• What this task involves
Below are the records; give the number of their lines that contain the word "second" and nothing more.

• Data under study
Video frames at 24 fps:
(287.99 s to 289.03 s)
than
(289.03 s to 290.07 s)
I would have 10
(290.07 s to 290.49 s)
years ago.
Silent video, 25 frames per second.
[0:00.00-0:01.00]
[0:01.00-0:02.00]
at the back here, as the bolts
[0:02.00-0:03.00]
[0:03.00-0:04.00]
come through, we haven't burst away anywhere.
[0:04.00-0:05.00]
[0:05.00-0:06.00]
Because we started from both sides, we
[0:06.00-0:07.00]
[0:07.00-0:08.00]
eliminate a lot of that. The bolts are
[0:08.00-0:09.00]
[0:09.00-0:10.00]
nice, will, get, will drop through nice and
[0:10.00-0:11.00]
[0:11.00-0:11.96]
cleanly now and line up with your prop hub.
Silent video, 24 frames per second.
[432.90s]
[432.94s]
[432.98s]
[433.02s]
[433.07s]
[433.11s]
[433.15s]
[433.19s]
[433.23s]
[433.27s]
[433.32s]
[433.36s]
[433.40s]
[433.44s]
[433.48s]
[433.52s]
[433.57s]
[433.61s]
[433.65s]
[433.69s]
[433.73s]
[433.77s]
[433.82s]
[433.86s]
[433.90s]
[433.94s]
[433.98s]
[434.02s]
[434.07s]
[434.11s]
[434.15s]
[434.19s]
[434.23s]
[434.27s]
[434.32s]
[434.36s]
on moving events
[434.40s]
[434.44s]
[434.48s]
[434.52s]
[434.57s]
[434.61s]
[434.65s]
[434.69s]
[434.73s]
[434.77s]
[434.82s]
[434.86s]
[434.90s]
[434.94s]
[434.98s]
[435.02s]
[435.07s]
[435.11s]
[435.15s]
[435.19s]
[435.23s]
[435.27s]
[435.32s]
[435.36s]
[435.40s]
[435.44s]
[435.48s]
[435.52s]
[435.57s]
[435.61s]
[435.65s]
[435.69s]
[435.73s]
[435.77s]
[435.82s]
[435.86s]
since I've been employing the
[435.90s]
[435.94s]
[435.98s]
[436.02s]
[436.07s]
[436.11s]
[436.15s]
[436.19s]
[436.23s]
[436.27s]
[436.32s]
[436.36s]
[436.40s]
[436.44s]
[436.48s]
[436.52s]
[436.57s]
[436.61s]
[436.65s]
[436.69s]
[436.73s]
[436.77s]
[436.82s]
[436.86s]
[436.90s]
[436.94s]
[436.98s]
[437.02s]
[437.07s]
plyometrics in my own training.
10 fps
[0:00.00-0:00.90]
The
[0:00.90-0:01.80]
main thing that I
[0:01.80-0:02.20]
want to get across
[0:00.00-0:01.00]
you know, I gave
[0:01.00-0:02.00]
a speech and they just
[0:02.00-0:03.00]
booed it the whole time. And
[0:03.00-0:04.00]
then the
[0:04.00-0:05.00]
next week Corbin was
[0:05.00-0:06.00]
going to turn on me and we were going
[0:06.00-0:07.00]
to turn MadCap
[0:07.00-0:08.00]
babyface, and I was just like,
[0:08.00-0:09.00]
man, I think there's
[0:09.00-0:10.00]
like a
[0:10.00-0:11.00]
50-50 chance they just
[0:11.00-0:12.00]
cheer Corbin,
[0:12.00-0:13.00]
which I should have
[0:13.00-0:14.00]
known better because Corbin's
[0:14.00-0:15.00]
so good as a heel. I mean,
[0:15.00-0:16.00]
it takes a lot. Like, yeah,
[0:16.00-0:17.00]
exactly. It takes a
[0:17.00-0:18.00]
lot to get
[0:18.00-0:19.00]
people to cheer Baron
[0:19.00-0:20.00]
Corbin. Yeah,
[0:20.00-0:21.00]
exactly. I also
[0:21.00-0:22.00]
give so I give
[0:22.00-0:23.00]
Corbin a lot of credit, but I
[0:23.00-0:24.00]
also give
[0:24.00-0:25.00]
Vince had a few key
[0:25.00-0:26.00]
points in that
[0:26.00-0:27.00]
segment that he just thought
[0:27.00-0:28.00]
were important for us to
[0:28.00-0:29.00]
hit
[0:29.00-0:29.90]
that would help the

• Result for this task
2